═══ Records to process

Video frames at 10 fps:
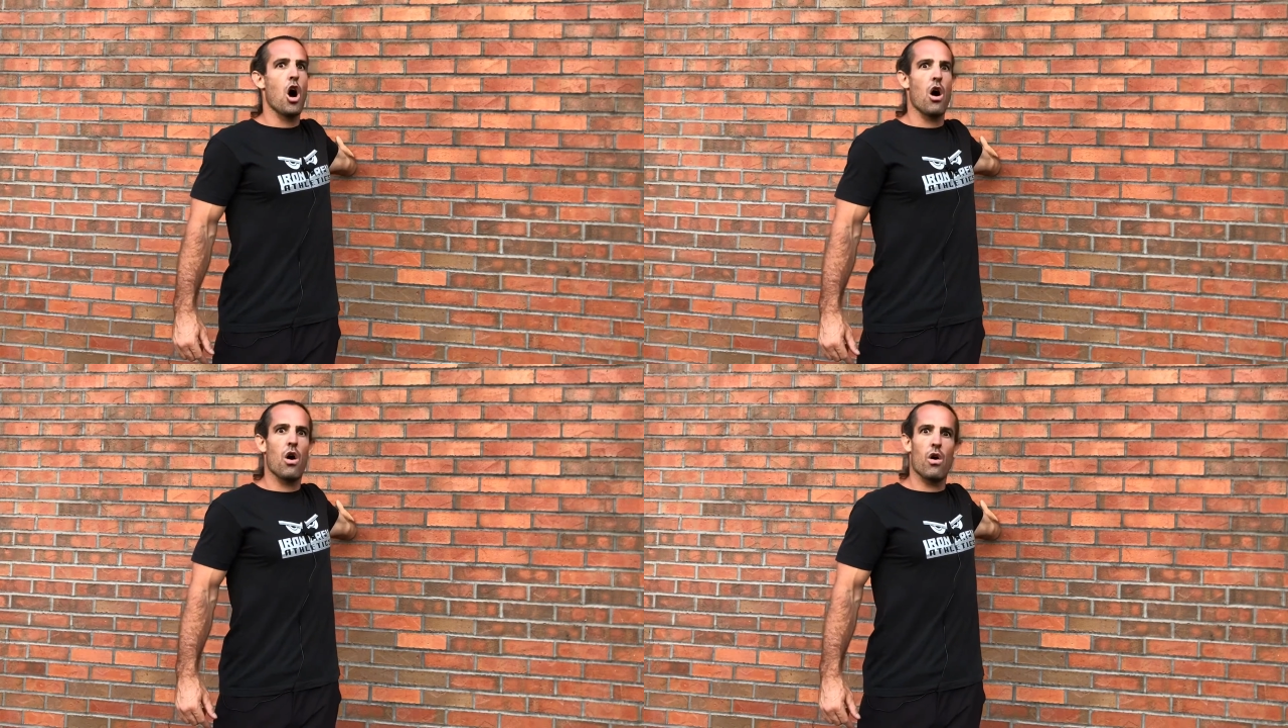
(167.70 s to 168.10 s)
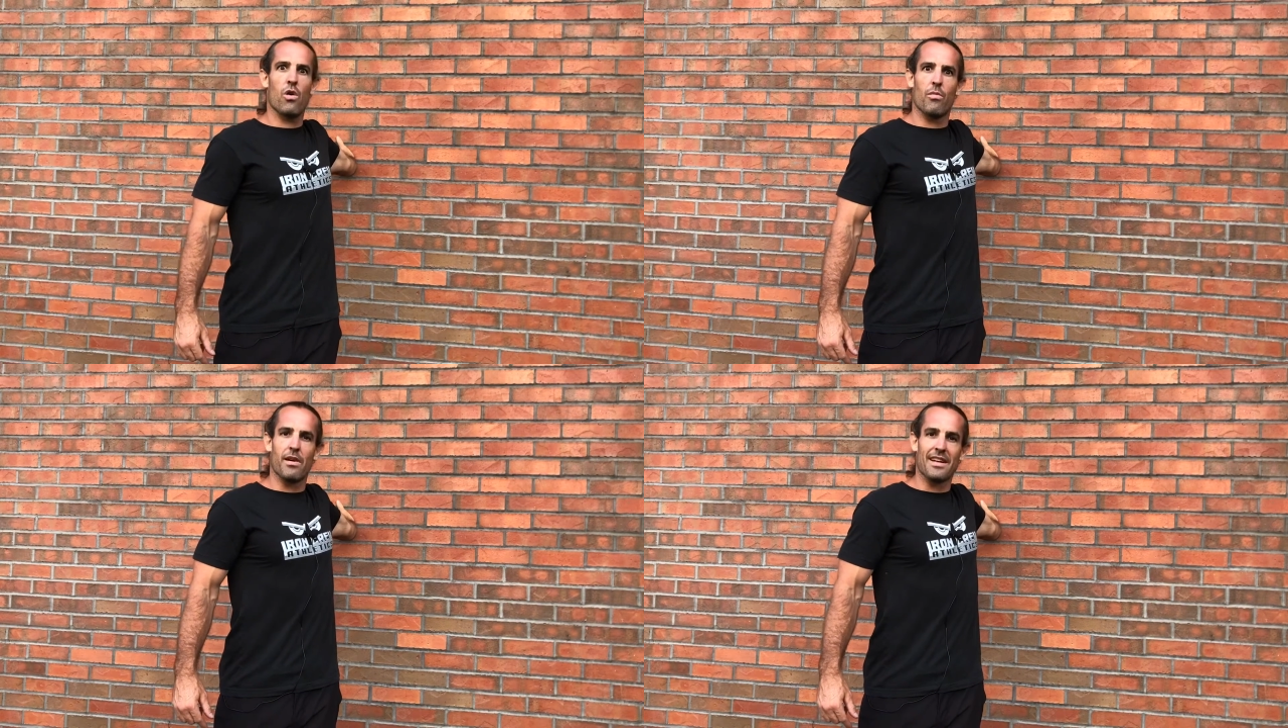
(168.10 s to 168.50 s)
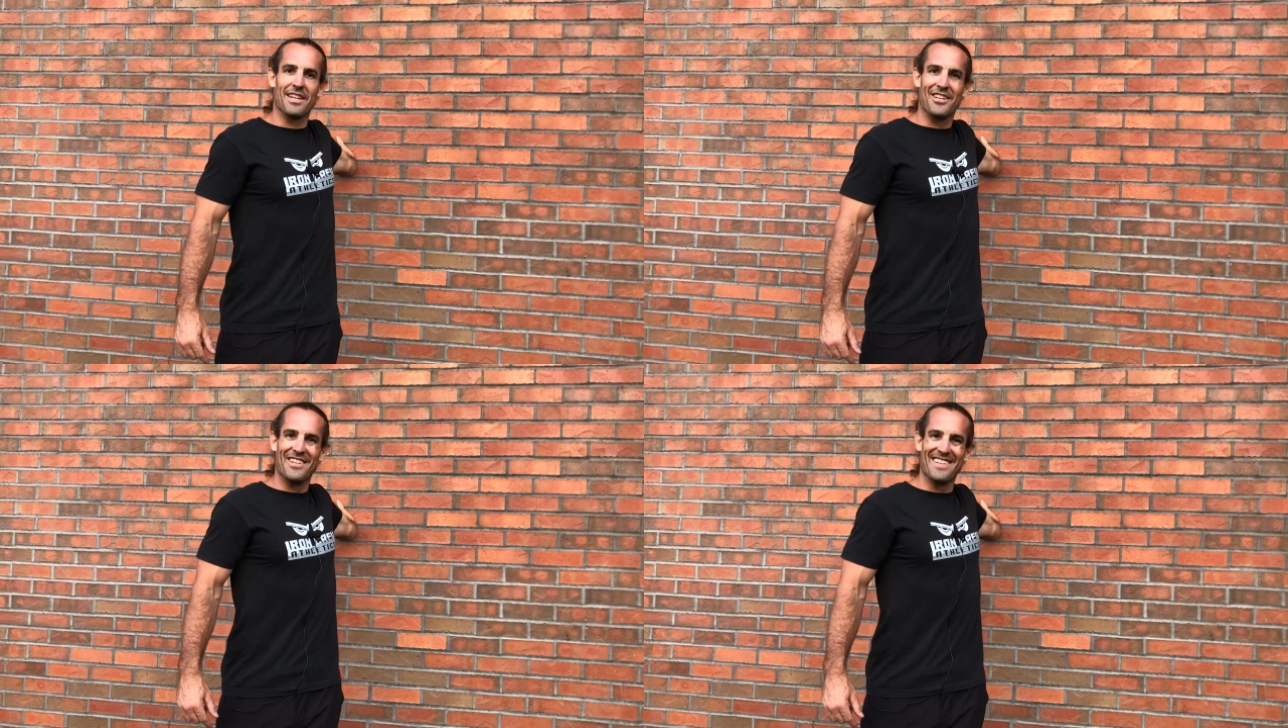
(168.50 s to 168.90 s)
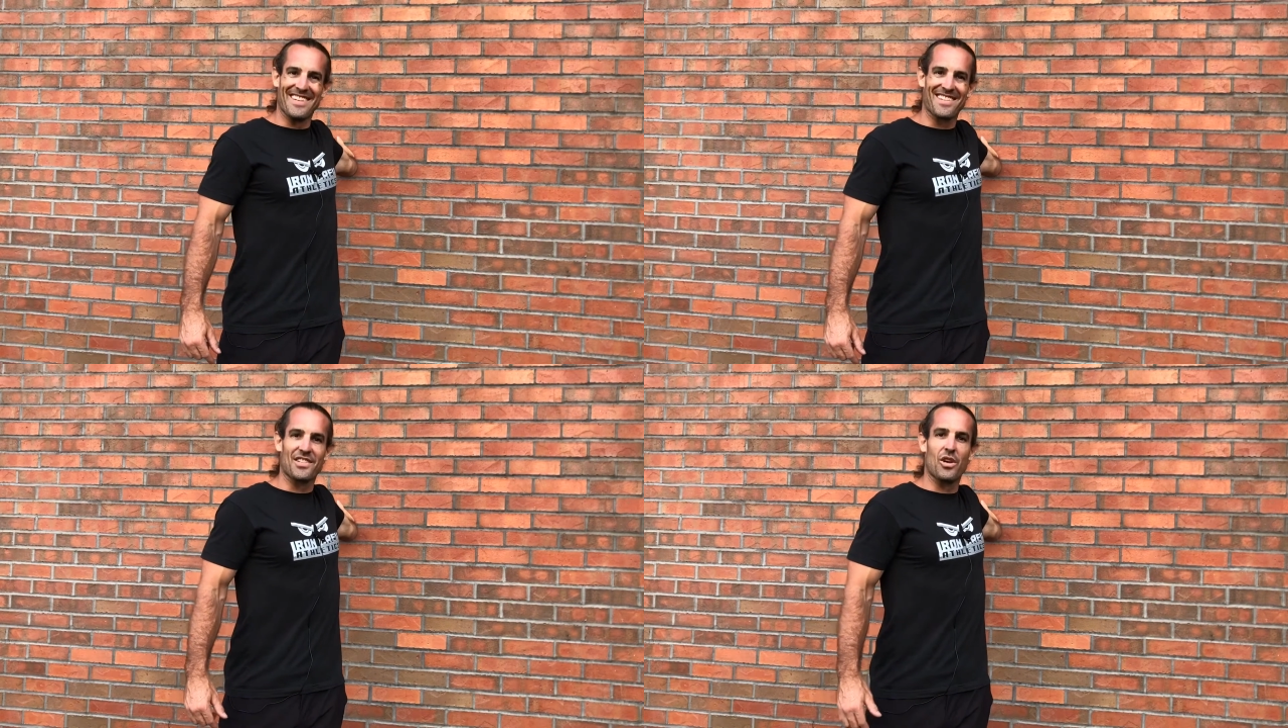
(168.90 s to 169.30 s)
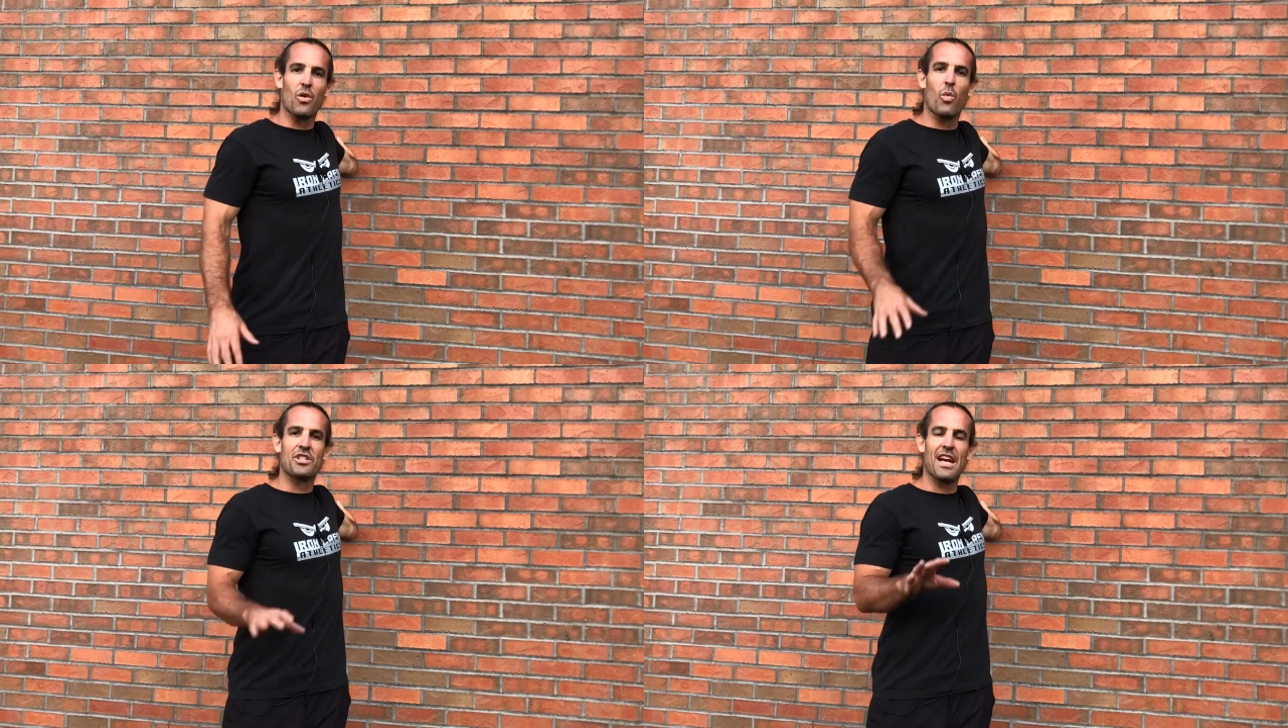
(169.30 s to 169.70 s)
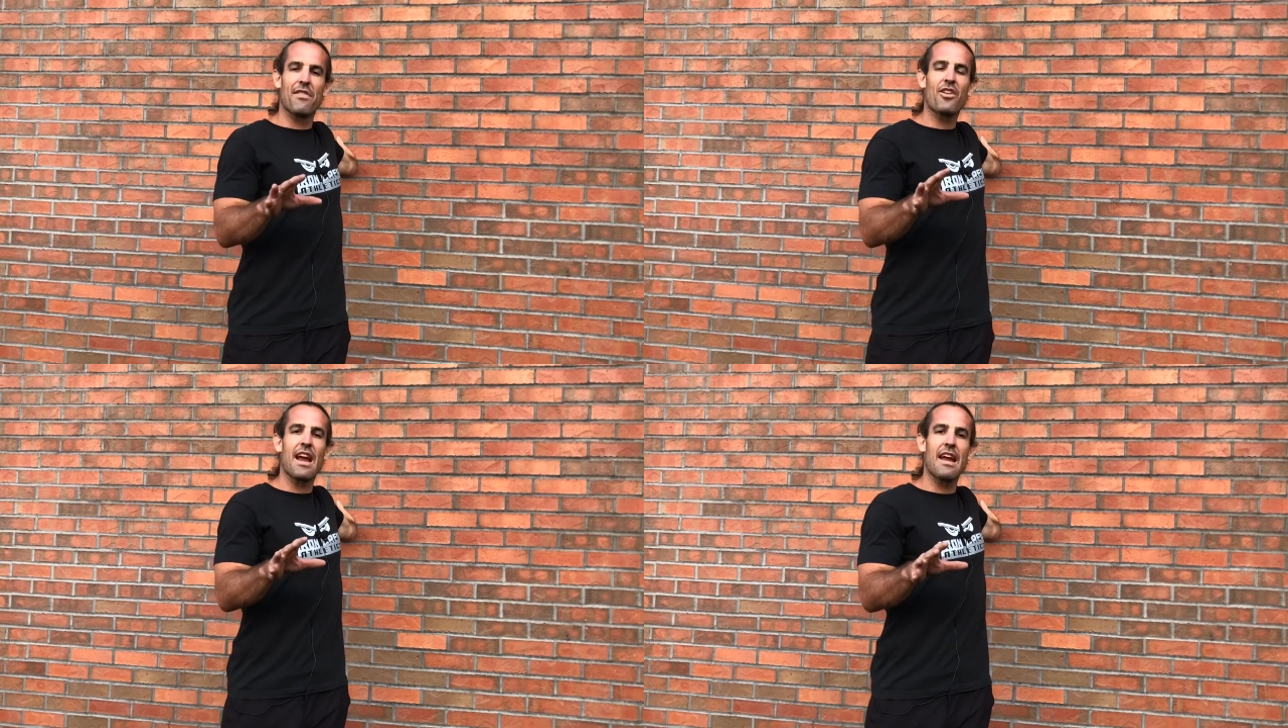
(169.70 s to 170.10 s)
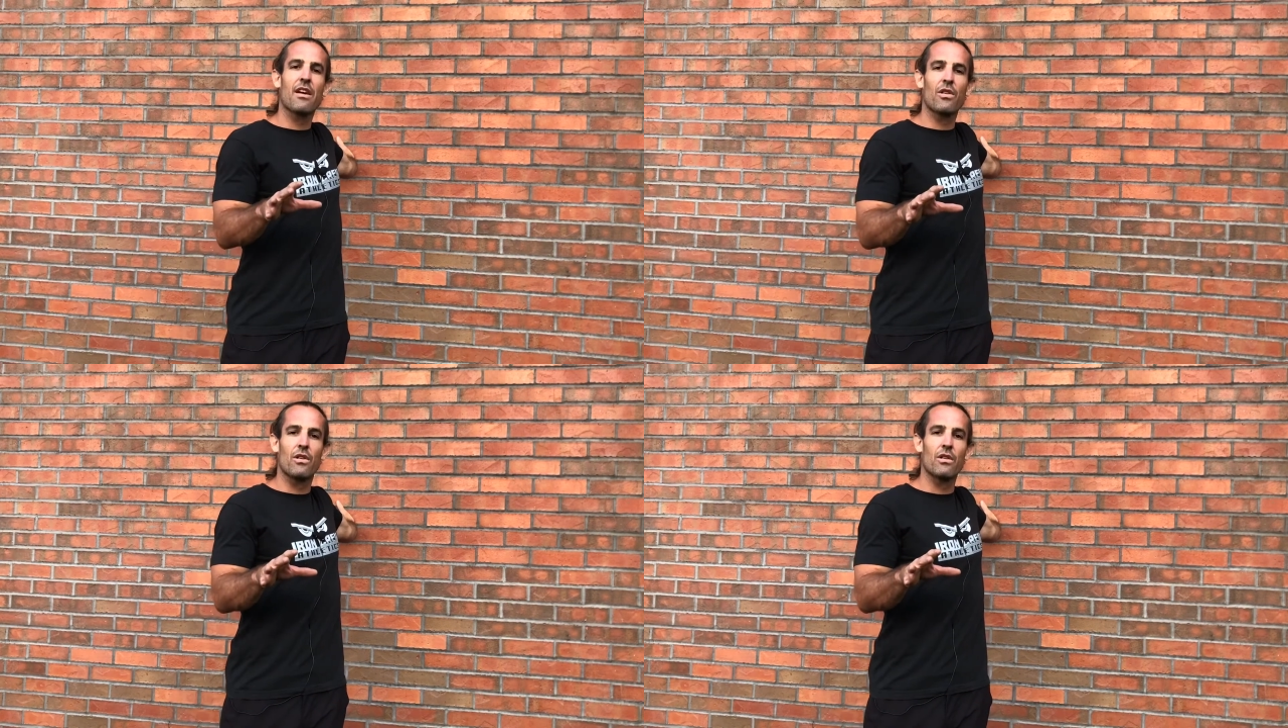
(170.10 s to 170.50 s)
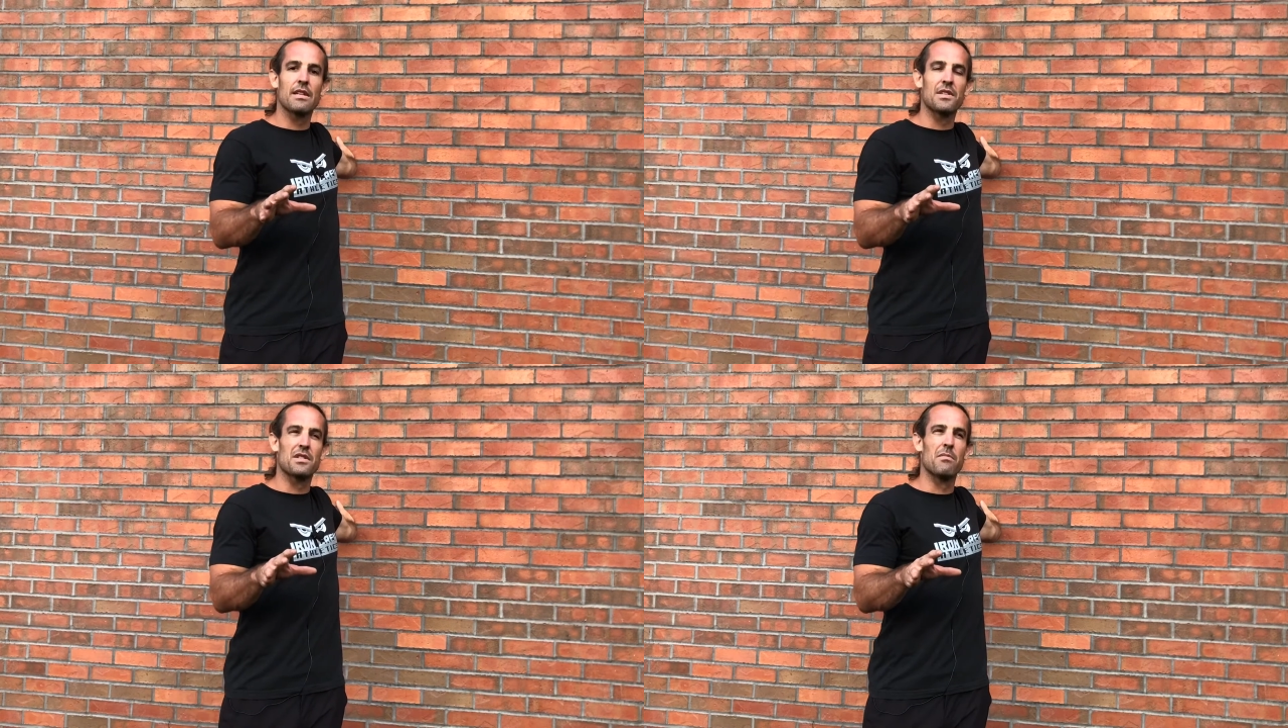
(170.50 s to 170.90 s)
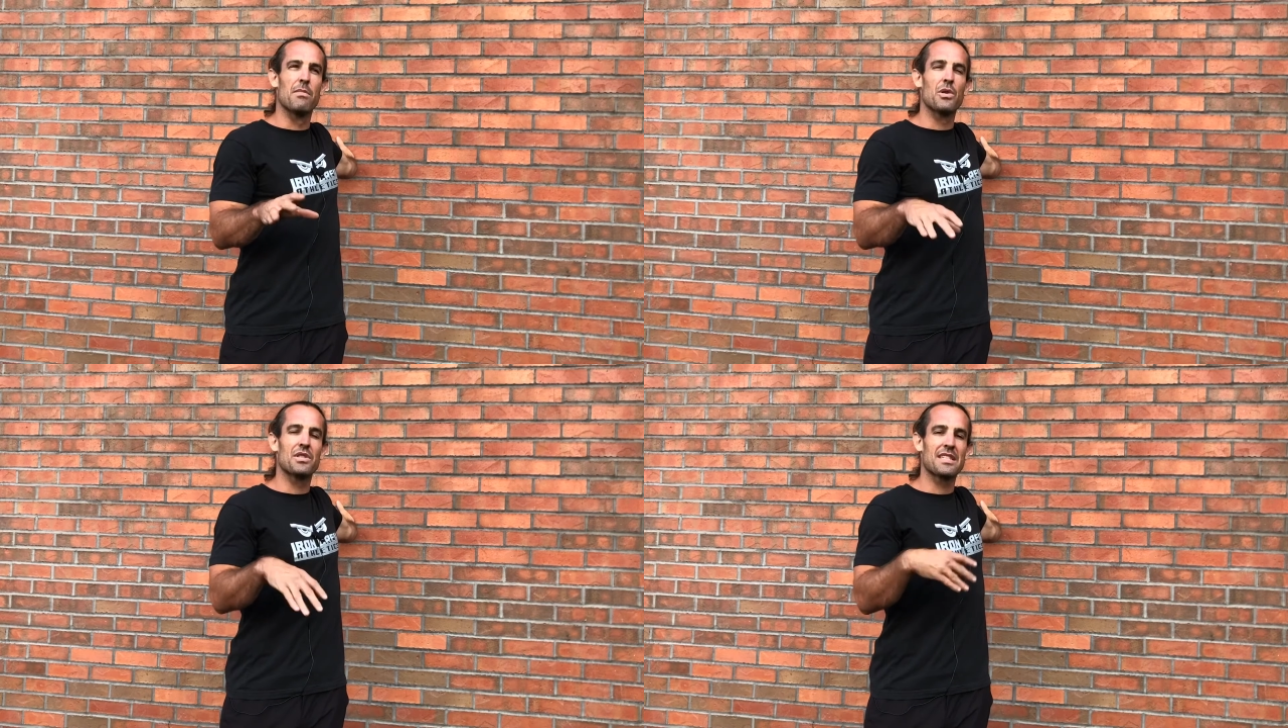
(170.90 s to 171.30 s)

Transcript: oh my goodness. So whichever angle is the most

══════
═══ Records to process

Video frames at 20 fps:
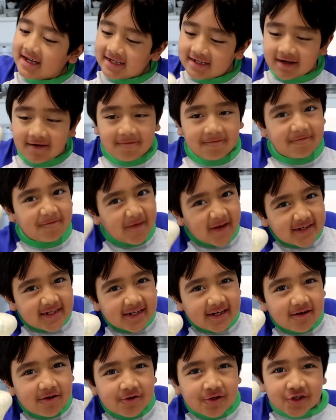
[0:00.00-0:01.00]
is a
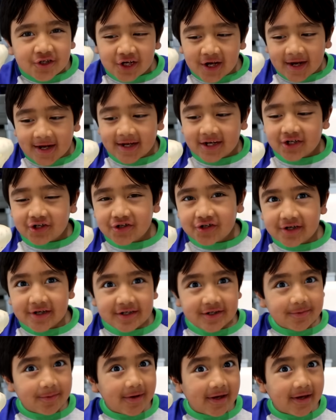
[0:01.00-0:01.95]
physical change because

══════
═══ Records to process

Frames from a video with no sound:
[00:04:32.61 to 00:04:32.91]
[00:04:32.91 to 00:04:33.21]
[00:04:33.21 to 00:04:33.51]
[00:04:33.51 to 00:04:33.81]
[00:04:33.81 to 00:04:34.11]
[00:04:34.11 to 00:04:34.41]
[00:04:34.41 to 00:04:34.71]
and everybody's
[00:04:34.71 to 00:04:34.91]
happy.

══════

What is expected: When you reach the line containing "(168.10 s to 168.50 s)" in the entries above, begin restating word for word, and stop once the line containing "Transcript: oh my" has been given. Omit the pictures.

Output for this exercise:
(168.10 s to 168.50 s)
(168.50 s to 168.90 s)
(168.90 s to 169.30 s)
(169.30 s to 169.70 s)
(169.70 s to 170.10 s)
(170.10 s to 170.50 s)
(170.50 s to 170.90 s)
(170.90 s to 171.30 s)

Transcript: oh my goodness. So whichever angle is the most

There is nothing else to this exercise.